■ EXERCISE ■
Each entry should be written out once more, exactly as given below.

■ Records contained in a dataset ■
▶

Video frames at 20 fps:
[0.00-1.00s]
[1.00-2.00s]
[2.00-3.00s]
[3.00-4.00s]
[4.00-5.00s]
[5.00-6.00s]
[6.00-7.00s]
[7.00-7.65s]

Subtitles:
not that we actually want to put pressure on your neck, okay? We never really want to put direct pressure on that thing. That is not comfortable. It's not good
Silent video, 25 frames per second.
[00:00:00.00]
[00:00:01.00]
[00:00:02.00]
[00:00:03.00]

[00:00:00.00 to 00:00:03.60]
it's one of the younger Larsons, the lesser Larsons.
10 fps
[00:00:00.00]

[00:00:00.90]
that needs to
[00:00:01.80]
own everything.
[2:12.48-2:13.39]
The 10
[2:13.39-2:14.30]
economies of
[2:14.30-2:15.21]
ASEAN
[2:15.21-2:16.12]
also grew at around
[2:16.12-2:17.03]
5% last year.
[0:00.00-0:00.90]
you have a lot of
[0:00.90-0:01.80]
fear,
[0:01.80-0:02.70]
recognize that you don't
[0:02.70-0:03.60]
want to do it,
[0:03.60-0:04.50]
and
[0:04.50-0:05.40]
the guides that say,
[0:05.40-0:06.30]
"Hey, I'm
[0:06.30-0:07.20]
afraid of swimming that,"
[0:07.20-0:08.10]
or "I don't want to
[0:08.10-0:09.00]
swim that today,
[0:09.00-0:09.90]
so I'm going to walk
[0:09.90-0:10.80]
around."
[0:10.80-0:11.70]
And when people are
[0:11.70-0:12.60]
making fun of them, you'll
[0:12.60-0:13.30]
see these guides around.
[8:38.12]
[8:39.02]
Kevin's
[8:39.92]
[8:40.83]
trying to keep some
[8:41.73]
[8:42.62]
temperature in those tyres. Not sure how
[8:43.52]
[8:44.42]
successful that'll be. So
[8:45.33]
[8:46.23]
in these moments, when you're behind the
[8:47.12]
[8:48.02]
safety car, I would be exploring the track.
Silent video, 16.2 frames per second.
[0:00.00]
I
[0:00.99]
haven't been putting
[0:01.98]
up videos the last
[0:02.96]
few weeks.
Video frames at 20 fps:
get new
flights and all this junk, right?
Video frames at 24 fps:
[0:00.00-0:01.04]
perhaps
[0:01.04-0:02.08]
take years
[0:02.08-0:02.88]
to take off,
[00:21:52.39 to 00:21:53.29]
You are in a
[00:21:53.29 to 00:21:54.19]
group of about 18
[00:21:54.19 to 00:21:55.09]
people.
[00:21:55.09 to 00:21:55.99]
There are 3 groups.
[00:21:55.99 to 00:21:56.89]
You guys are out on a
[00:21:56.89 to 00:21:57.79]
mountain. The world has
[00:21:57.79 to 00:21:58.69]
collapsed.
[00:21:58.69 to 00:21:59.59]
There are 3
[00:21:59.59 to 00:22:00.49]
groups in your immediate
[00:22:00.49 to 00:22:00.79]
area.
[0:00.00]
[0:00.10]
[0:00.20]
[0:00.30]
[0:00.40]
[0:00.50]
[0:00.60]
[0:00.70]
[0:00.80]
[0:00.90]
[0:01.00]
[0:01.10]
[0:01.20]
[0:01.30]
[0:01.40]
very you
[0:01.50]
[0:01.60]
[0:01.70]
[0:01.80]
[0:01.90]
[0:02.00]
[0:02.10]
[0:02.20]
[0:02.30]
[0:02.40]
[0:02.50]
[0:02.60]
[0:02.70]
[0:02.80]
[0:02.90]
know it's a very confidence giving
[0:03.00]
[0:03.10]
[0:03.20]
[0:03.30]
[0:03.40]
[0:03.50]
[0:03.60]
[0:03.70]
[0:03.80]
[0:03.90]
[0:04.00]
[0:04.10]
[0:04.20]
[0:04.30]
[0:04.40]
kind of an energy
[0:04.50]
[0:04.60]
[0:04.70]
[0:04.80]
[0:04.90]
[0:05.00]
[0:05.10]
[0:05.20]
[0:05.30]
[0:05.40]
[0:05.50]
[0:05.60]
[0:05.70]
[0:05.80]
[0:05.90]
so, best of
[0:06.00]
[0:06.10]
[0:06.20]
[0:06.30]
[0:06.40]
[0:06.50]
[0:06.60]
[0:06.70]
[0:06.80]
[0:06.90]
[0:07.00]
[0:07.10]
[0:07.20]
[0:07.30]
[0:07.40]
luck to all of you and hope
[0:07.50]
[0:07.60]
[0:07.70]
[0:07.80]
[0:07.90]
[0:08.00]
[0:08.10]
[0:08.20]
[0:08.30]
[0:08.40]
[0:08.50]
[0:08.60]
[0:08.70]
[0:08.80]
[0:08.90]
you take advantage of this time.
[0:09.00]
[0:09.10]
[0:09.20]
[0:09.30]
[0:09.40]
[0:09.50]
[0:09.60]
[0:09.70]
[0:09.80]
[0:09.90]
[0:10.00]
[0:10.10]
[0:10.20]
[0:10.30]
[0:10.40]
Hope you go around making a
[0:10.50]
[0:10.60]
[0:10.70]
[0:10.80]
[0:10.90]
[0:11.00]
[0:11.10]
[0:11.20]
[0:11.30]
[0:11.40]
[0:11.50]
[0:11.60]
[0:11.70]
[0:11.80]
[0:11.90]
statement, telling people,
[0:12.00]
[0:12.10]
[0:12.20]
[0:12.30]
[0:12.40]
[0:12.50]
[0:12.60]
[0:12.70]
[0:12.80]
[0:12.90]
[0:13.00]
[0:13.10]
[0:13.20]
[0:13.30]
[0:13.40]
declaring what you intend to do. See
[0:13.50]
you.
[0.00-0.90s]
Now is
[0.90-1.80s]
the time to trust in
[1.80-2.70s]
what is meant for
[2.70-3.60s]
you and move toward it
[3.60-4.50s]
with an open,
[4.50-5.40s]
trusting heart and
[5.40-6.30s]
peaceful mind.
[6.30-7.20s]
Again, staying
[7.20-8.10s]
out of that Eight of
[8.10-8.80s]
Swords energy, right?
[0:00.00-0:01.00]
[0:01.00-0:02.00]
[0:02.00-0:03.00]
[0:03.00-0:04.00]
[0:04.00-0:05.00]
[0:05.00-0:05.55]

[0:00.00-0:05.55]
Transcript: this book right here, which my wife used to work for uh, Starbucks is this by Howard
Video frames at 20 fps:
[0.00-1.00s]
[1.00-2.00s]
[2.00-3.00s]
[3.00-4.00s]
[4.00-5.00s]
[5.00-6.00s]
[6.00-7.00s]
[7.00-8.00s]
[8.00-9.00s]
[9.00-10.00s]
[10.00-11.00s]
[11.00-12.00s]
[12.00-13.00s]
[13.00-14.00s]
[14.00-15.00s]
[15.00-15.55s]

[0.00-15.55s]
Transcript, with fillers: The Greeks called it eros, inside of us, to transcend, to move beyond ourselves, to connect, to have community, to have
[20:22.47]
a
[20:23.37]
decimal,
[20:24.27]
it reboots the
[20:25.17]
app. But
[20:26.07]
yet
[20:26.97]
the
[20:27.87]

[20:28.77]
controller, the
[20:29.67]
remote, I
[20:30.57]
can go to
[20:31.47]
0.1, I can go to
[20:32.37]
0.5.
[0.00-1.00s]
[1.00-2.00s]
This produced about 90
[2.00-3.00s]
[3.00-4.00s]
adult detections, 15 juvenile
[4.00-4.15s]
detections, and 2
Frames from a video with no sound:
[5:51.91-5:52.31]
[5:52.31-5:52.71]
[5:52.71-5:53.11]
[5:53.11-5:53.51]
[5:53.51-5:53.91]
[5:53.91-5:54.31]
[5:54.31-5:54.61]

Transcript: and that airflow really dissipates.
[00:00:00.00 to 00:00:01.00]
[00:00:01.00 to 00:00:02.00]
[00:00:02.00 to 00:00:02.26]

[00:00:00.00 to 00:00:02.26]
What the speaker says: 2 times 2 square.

◀

■ SOLUTION TO THIS EXERCISE ■
Video frames at 20 fps:
[0.00-1.00s]
[1.00-2.00s]
[2.00-3.00s]
[3.00-4.00s]
[4.00-5.00s]
[5.00-6.00s]
[6.00-7.00s]
[7.00-7.65s]

Subtitles:
not that we actually want to put pressure on your neck, okay? We never really want to put direct pressure on that thing. That is not comfortable. It's not good
Silent video, 25 frames per second.
[00:00:00.00]
[00:00:01.00]
[00:00:02.00]
[00:00:03.00]

[00:00:00.00 to 00:00:03.60]
it's one of the younger Larsons, the lesser Larsons.
10 fps
[00:00:00.00]

[00:00:00.90]
that needs to
[00:00:01.80]
own everything.
[2:12.48-2:13.39]
The 10
[2:13.39-2:14.30]
economies of
[2:14.30-2:15.21]
ASEAN
[2:15.21-2:16.12]
also grew at around
[2:16.12-2:17.03]
5% last year.
[0:00.00-0:00.90]
you have a lot of
[0:00.90-0:01.80]
fear,
[0:01.80-0:02.70]
recognize that you don't
[0:02.70-0:03.60]
want to do it,
[0:03.60-0:04.50]
and
[0:04.50-0:05.40]
the guides that say,
[0:05.40-0:06.30]
"Hey, I'm
[0:06.30-0:07.20]
afraid of swimming that,"
[0:07.20-0:08.10]
or "I don't want to
[0:08.10-0:09.00]
swim that today,
[0:09.00-0:09.90]
so I'm going to walk
[0:09.90-0:10.80]
around."
[0:10.80-0:11.70]
And when people are
[0:11.70-0:12.60]
making fun of them, you'll
[0:12.60-0:13.30]
see these guides around.
[8:38.12]
[8:39.02]
Kevin's
[8:39.92]
[8:40.83]
trying to keep some
[8:41.73]
[8:42.62]
temperature in those tyres. Not sure how
[8:43.52]
[8:44.42]
successful that'll be. So
[8:45.33]
[8:46.23]
in these moments, when you're behind the
[8:47.12]
[8:48.02]
safety car, I would be exploring the track.
Silent video, 16.2 frames per second.
[0:00.00]
I
[0:00.99]
haven't been putting
[0:01.98]
up videos the last
[0:02.96]
few weeks.
Video frames at 20 fps:
get new
flights and all this junk, right?
Video frames at 24 fps:
[0:00.00-0:01.04]
perhaps
[0:01.04-0:02.08]
take years
[0:02.08-0:02.88]
to take off,
[00:21:52.39 to 00:21:53.29]
You are in a
[00:21:53.29 to 00:21:54.19]
group of about 18
[00:21:54.19 to 00:21:55.09]
people.
[00:21:55.09 to 00:21:55.99]
There are 3 groups.
[00:21:55.99 to 00:21:56.89]
You guys are out on a
[00:21:56.89 to 00:21:57.79]
mountain. The world has
[00:21:57.79 to 00:21:58.69]
collapsed.
[00:21:58.69 to 00:21:59.59]
There are 3
[00:21:59.59 to 00:22:00.49]
groups in your immediate
[00:22:00.49 to 00:22:00.79]
area.
[0:00.00]
[0:00.10]
[0:00.20]
[0:00.30]
[0:00.40]
[0:00.50]
[0:00.60]
[0:00.70]
[0:00.80]
[0:00.90]
[0:01.00]
[0:01.10]
[0:01.20]
[0:01.30]
[0:01.40]
very you
[0:01.50]
[0:01.60]
[0:01.70]
[0:01.80]
[0:01.90]
[0:02.00]
[0:02.10]
[0:02.20]
[0:02.30]
[0:02.40]
[0:02.50]
[0:02.60]
[0:02.70]
[0:02.80]
[0:02.90]
know it's a very confidence giving
[0:03.00]
[0:03.10]
[0:03.20]
[0:03.30]
[0:03.40]
[0:03.50]
[0:03.60]
[0:03.70]
[0:03.80]
[0:03.90]
[0:04.00]
[0:04.10]
[0:04.20]
[0:04.30]
[0:04.40]
kind of an energy
[0:04.50]
[0:04.60]
[0:04.70]
[0:04.80]
[0:04.90]
[0:05.00]
[0:05.10]
[0:05.20]
[0:05.30]
[0:05.40]
[0:05.50]
[0:05.60]
[0:05.70]
[0:05.80]
[0:05.90]
so, best of
[0:06.00]
[0:06.10]
[0:06.20]
[0:06.30]
[0:06.40]
[0:06.50]
[0:06.60]
[0:06.70]
[0:06.80]
[0:06.90]
[0:07.00]
[0:07.10]
[0:07.20]
[0:07.30]
[0:07.40]
luck to all of you and hope
[0:07.50]
[0:07.60]
[0:07.70]
[0:07.80]
[0:07.90]
[0:08.00]
[0:08.10]
[0:08.20]
[0:08.30]
[0:08.40]
[0:08.50]
[0:08.60]
[0:08.70]
[0:08.80]
[0:08.90]
you take advantage of this time.
[0:09.00]
[0:09.10]
[0:09.20]
[0:09.30]
[0:09.40]
[0:09.50]
[0:09.60]
[0:09.70]
[0:09.80]
[0:09.90]
[0:10.00]
[0:10.10]
[0:10.20]
[0:10.30]
[0:10.40]
Hope you go around making a
[0:10.50]
[0:10.60]
[0:10.70]
[0:10.80]
[0:10.90]
[0:11.00]
[0:11.10]
[0:11.20]
[0:11.30]
[0:11.40]
[0:11.50]
[0:11.60]
[0:11.70]
[0:11.80]
[0:11.90]
statement, telling people,
[0:12.00]
[0:12.10]
[0:12.20]
[0:12.30]
[0:12.40]
[0:12.50]
[0:12.60]
[0:12.70]
[0:12.80]
[0:12.90]
[0:13.00]
[0:13.10]
[0:13.20]
[0:13.30]
[0:13.40]
declaring what you intend to do. See
[0:13.50]
you.
[0.00-0.90s]
Now is
[0.90-1.80s]
the time to trust in
[1.80-2.70s]
what is meant for
[2.70-3.60s]
you and move toward it
[3.60-4.50s]
with an open,
[4.50-5.40s]
trusting heart and
[5.40-6.30s]
peaceful mind.
[6.30-7.20s]
Again, staying
[7.20-8.10s]
out of that Eight of
[8.10-8.80s]
Swords energy, right?
[0:00.00-0:01.00]
[0:01.00-0:02.00]
[0:02.00-0:03.00]
[0:03.00-0:04.00]
[0:04.00-0:05.00]
[0:05.00-0:05.55]

[0:00.00-0:05.55]
Transcript: this book right here, which my wife used to work for uh, Starbucks is this by Howard
Video frames at 20 fps:
[0.00-1.00s]
[1.00-2.00s]
[2.00-3.00s]
[3.00-4.00s]
[4.00-5.00s]
[5.00-6.00s]
[6.00-7.00s]
[7.00-8.00s]
[8.00-9.00s]
[9.00-10.00s]
[10.00-11.00s]
[11.00-12.00s]
[12.00-13.00s]
[13.00-14.00s]
[14.00-15.00s]
[15.00-15.55s]

[0.00-15.55s]
Transcript, with fillers: The Greeks called it eros, inside of us, to transcend, to move beyond ourselves, to connect, to have community, to have
[20:22.47]
a
[20:23.37]
decimal,
[20:24.27]
it reboots the
[20:25.17]
app. But
[20:26.07]
yet
[20:26.97]
the
[20:27.87]

[20:28.77]
controller, the
[20:29.67]
remote, I
[20:30.57]
can go to
[20:31.47]
0.1, I can go to
[20:32.37]
0.5.
[0.00-1.00s]
[1.00-2.00s]
This produced about 90
[2.00-3.00s]
[3.00-4.00s]
adult detections, 15 juvenile
[4.00-4.15s]
detections, and 2
Frames from a video with no sound:
[5:51.91-5:52.31]
[5:52.31-5:52.71]
[5:52.71-5:53.11]
[5:53.11-5:53.51]
[5:53.51-5:53.91]
[5:53.91-5:54.31]
[5:54.31-5:54.61]

Transcript: and that airflow really dissipates.
[00:00:00.00 to 00:00:01.00]
[00:00:01.00 to 00:00:02.00]
[00:00:02.00 to 00:00:02.26]

[00:00:00.00 to 00:00:02.26]
What the speaker says: 2 times 2 square.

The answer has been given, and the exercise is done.